Do Huck and Jim forge a friendship that transcends the limits of race? Or do race and racism prove inescapable?

Much of the scholarly criticism written on Mark Twain’s masterpiece Huckleberry Finn analyzes the novel’s depiction of and attitude toward race and racism. Over the years, readers have asked whether Huckleberry Finn is a racist boy or a smart kid eager to interrogate the bigoted beliefs of white society; whether Twain portrays Jim as a three-dimensional human or as a collection of stereotypes; and to what degree Twain himself shared the racist views he parodies in his novel. While Huckleberry Finn is a novel obsessed with race, however, it is also a novel obsessed with the absence of race. Huck and Jim find happiness only on Jackson’s Island, the site of their first meeting, where the two manage to briefly transcend race altogether. Because of their unusual circumstances, Huck and Jim momentarily turn their identities upside down, an achievement Twain portrays as deeply desirable.

Huck and Jim are uniquely suited to the blurring of race and identity that occurs on Jackson’s Island. Both are intelligent, despite their lack of formal education; both question conventional wisdom and view events from a skewed angle; and both are good at heart and tend to empathize with people, including those who are unlike themselves.
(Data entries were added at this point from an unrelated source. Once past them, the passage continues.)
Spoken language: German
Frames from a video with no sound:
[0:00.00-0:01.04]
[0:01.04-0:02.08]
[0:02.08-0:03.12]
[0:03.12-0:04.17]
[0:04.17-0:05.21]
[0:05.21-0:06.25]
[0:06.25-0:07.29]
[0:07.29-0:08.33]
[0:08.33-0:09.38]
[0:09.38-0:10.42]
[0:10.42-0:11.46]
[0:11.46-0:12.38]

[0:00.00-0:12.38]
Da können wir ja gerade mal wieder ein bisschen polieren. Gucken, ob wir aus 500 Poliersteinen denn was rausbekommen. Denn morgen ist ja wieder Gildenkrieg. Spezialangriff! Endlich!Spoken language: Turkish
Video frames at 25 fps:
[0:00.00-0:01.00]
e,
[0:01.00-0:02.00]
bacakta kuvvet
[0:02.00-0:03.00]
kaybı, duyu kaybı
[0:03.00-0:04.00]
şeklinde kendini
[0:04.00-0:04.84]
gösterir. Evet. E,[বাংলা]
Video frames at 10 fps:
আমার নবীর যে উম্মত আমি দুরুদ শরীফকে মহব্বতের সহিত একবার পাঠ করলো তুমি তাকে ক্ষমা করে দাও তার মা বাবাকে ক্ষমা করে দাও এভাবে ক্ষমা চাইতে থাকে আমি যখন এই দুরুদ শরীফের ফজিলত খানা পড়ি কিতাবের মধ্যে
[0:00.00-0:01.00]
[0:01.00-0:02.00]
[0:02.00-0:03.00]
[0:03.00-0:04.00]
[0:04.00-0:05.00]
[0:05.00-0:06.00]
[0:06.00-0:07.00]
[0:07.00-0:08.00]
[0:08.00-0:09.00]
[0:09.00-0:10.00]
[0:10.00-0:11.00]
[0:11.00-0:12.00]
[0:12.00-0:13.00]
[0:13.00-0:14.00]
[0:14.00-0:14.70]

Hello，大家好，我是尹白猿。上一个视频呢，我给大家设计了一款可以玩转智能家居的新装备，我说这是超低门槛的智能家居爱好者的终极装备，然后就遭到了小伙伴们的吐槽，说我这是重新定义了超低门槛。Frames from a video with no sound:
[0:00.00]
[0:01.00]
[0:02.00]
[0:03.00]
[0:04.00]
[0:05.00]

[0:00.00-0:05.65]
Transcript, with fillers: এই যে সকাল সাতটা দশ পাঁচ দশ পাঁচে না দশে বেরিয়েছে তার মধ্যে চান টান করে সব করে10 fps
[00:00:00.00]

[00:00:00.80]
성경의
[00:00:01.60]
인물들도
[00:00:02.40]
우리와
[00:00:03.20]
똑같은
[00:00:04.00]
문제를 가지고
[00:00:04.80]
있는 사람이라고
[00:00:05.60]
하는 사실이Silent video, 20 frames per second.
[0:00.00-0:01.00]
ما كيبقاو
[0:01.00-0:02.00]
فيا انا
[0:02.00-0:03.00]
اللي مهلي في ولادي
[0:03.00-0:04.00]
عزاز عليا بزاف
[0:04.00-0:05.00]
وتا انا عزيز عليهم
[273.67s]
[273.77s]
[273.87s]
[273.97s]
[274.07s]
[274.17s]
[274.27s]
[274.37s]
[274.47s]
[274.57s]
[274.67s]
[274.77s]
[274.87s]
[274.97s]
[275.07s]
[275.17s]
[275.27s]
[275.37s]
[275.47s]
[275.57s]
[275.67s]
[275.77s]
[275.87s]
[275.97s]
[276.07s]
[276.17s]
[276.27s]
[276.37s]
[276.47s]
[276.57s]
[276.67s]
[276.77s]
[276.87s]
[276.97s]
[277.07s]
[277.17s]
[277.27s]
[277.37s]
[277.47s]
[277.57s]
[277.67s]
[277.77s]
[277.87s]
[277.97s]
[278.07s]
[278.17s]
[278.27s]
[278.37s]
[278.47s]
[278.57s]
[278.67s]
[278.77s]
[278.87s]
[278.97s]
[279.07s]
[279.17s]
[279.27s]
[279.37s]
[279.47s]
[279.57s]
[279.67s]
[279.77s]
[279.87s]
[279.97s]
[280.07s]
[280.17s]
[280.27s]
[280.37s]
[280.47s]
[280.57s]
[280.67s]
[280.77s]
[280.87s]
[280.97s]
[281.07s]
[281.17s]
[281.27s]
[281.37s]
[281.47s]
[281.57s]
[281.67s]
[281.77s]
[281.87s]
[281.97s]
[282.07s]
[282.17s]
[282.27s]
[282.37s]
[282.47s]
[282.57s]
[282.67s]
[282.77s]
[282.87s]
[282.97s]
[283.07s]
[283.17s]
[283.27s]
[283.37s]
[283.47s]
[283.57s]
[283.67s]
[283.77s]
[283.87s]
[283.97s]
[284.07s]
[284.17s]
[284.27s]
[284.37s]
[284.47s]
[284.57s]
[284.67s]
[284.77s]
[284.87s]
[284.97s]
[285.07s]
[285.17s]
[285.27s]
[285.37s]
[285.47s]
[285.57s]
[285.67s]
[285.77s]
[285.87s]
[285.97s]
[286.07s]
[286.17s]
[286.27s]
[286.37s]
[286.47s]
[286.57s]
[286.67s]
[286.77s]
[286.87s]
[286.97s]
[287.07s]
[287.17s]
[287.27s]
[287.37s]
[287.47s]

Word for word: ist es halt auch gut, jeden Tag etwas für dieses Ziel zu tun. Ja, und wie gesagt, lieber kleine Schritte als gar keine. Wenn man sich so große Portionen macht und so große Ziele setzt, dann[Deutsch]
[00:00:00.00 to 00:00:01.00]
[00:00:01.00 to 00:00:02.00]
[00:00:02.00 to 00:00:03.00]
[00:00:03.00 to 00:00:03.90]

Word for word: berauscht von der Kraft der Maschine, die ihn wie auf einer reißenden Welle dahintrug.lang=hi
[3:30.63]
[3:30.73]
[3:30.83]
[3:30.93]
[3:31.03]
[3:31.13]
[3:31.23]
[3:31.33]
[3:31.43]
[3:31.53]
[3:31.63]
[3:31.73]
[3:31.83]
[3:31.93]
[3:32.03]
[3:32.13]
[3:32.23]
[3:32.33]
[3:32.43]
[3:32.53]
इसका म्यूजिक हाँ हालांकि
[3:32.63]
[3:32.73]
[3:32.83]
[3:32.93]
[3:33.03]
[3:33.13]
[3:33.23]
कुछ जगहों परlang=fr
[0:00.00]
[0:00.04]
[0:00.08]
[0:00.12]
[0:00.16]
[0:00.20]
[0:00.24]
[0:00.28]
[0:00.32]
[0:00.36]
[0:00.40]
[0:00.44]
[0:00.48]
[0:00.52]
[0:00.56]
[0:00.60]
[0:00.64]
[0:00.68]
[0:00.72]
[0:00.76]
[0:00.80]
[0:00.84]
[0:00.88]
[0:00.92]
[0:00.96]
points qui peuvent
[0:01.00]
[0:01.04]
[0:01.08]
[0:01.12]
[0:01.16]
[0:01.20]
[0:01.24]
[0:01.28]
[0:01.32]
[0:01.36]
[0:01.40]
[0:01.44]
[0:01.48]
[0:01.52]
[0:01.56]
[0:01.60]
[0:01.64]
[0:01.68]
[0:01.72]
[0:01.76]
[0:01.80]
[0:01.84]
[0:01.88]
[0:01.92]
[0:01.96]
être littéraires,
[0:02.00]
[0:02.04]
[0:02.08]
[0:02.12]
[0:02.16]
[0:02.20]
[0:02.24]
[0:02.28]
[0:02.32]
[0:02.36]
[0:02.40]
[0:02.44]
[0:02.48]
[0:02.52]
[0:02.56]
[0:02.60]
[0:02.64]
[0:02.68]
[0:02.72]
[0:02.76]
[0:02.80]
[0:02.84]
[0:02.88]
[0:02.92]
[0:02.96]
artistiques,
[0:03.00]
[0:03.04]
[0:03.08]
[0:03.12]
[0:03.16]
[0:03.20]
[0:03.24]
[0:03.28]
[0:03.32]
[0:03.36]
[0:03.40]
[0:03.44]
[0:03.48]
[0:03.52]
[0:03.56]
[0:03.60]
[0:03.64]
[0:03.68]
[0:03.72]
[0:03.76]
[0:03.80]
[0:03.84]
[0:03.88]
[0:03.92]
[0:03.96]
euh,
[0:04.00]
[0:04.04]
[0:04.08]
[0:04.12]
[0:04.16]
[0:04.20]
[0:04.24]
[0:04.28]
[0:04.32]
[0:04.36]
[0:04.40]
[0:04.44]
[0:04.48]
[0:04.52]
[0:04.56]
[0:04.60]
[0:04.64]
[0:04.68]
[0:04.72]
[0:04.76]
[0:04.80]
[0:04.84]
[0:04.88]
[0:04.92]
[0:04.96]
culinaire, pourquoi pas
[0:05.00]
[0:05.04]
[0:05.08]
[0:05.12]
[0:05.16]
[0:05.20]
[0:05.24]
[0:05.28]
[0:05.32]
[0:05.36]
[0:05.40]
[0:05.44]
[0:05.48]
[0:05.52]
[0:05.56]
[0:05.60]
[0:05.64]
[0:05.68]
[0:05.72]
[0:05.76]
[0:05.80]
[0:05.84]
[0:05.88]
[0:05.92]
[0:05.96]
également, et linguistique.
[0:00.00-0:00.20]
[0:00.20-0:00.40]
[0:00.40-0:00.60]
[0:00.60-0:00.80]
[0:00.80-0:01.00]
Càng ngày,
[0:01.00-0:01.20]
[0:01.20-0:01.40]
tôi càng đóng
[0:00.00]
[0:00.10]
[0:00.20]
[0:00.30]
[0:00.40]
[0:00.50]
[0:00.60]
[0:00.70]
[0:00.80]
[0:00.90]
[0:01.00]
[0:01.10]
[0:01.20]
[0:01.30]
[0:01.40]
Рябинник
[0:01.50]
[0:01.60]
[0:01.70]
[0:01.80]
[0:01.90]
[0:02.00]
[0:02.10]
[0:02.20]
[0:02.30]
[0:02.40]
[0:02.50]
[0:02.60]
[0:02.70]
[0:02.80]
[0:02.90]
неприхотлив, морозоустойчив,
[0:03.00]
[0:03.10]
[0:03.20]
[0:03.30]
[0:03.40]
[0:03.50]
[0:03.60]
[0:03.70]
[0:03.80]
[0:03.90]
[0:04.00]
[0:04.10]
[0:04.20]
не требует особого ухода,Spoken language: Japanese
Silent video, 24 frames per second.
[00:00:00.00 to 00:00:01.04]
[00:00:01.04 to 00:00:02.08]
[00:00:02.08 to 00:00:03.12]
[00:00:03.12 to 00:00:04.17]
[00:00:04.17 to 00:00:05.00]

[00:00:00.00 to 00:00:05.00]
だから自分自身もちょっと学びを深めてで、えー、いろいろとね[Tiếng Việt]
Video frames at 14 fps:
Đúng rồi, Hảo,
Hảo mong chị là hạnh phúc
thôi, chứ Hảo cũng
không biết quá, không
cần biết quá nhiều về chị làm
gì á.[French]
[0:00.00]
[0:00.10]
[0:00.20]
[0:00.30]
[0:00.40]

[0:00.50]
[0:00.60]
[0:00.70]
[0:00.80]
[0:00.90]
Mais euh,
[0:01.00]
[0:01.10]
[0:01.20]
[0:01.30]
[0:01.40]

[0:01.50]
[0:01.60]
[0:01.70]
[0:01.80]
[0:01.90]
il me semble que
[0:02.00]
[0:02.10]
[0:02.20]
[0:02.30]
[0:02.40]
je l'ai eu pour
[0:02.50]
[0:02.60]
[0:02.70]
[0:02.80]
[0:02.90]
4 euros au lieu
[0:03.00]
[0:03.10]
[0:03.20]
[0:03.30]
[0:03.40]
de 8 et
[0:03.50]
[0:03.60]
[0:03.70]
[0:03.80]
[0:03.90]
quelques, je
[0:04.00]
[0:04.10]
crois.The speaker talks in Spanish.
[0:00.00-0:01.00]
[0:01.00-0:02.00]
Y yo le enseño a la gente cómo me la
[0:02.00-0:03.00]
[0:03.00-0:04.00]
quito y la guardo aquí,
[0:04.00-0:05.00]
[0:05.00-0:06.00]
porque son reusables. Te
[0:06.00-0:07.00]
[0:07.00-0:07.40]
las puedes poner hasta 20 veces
In addition, both are outsiders in society. As a slave, Jim is viewed as less-than-human by whites. While Huck is infinitely more privileged because of his whiteness, he is nonetheless an outlier due to his poverty, his drunken, violent father, and his frequent homelessness. Because of their smarts, their inquisitiveness, their compassion, and their mutual alienation from society, Huck and Jim are far less likely than other characters in the novel to view race as a rigid mold into which people are poured at birth.

On Jackson’s Island, Huck and Jim achieve a kind of racelesness. Here, they don’t act like an escaped slave and a white kid on the lam; they act like partners, helping each other and, as Jim does for Huck, forgiving each other. Their identities become fluid. In Chapter 9, Jim becomes a father figure to Huck, reversing the traditional slave-master relationship. Jim conceals the shocking sight of Pap’s corpse from Huck, a gesture that conveys Jim’s protective paternal qualities and suggests that, though Huck has lost his biological father, he has gained a spiritual one. In this moment, Pap’s role transfers to Jim, and Jim steps into the shoes of a middle-aged white man. Later, in Chapter 10, Huck takes on the identity of a girl, donning a dress and practicing a feminine shtick. These wild reversals suggest that on the island, identities are turned on their heads. There is no doubt that Twain heartily condones this topsy-turviness. He portrays Jackson’s Island as an Eden, a glorious refuge where food abounds. Anything that happens there, he suggests, is desirable and good.

The charmed time cannot last long, however. Almost before it has begun, it ends, and Jim and Huck find themselves back in their familiar, polarized world, where kind women speak cheerfully about hunting down escaped slaves and Huck feels guilty about his failure to turn in Jim, Miss Watson’s “stolen property.” Their identities continue to slip and shift throughout the novel; after all, simply by traveling together and relying on each other, Huck and Jim blur the racial boundaries between them. But the realities of race weigh heavily on them after they leave Jackson’s Island. The extreme brevity of their raceless idyll suggests that it is nearly impossible to create a society that doesn’t classify people according to the color of their skin. But the fact that the idyll exists at all, even for a moment, demonstrates Twain’s fundamental optimism about the future of race relations in America.